Records excerpted from a collection

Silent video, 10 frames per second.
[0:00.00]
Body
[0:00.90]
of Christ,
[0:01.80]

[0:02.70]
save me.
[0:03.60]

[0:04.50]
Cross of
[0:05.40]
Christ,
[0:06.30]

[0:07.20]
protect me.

What is expected
Please retype the data above exactly, including every line.

Task solution
Silent video, 10 frames per second.
[0:00.00]
Body
[0:00.90]
of Christ,
[0:01.80]

[0:02.70]
save me.
[0:03.60]

[0:04.50]
Cross of
[0:05.40]
Christ,
[0:06.30]

[0:07.20]
protect me.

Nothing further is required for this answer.